13. image-guided concurrent chemoablation-and cryoablation for lung cancer: A preliminary clinical investigation

2013 
We report on the feasibility of CT guided percutaneous concurrent interstitial chemoablation-and-conformal cryoablation therapy for inoperable lung tumors compared to conformal cryoablation only. The goal is to control and improve the cryo-kill zone at the margin of the target lesion with the intra-operative addition of cytotoxic free drug(s). The combination method is performed on selected patients as follows: Under CT guidance, depending on the size and location of tumors two or more cryoneedles are inserted into target along with injection needle. Injection needle is centrally located and cryoneedles shall freeze up to the tumor margins as in our conventional procedure (conformal cryoablation1). The drug dosage is calculated on the tumor volume. Solution or emulsion of cytotoxic and/or chemical drug mixture with an imaging hydrosoluble (Hs) or liposoluble (Ls) contrast agent is prepared at time of intervention and injected a few seconds before conformal cryoablation.
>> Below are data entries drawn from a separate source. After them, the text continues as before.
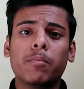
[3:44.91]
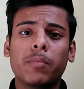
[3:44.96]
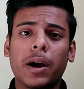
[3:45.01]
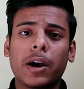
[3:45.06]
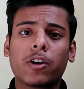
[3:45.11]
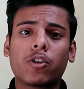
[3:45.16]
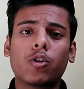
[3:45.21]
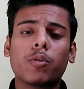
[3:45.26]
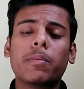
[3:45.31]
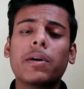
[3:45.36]

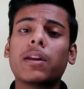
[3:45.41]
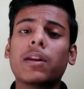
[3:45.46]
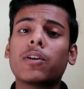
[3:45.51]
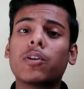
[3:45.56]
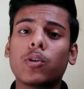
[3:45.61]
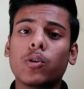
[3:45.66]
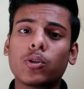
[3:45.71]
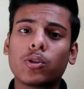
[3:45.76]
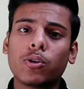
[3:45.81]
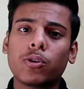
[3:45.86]
माइक्रोबियल
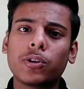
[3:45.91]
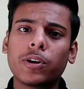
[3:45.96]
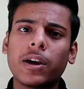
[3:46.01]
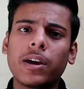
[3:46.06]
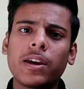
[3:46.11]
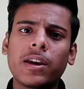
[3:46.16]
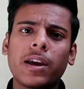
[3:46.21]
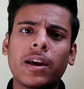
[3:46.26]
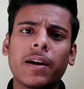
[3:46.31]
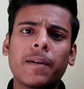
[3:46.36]
ग्रोथ हो
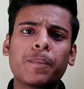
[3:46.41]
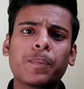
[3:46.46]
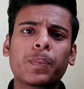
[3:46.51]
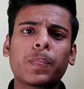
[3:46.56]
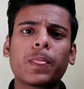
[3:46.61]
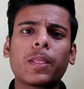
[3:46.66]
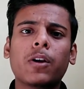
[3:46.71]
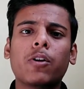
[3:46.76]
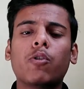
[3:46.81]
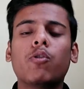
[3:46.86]
गई है
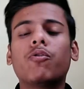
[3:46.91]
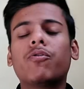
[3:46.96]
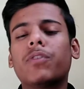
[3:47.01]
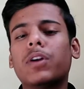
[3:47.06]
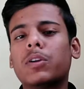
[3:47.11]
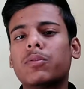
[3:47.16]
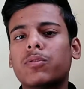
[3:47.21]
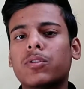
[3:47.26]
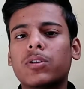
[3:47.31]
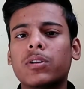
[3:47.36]
वो
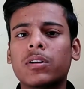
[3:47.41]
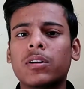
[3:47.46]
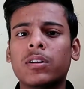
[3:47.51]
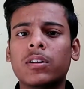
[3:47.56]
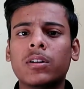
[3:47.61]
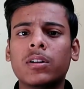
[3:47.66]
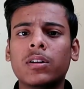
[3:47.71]
फिट फॉर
Intra lesional drug distribution and cryoablation is assessed by sequential CT for proper tumor drug filling and for adequate tumor freezing (ice coverage). Post operative CT is performed to assess the changes in tumor density, dimension and the effectiveness of cryo-chemoablation. Results show that drug injection immediately preceding cryoablation is always doable with easy visualization of contrast agent distribution regardless of the associated drug characteristics. Ls contrast fills the tumor site better than Hs contrast but somehow hinders perfect visualization of ice ball margins. Ls contrast is trapped within tumor conversely to Hs contrast that disappears after a few minutes. Both contrast agents are not displaced by tumor freezing. Peripheral lung parenchymal reaction seems grander with drug Hs contrast mixture than with drug Ls contrast mixture. Conclusion: per cutaneous CT guided concurrent interstitial chemoablation-and-cryoablation for lung tumors is feasible and allows controllable drug localization in this short series of patients. It does not add complexity or safety risks to the conformal cryoablation technique. The search for and demonstration by CT imaging of drug distribution and/or prolonged retention at cryotreated tumor margins needs improvements in the drug-to-contrast agent formulation, and timing of drug/contrast-to-cryo administration.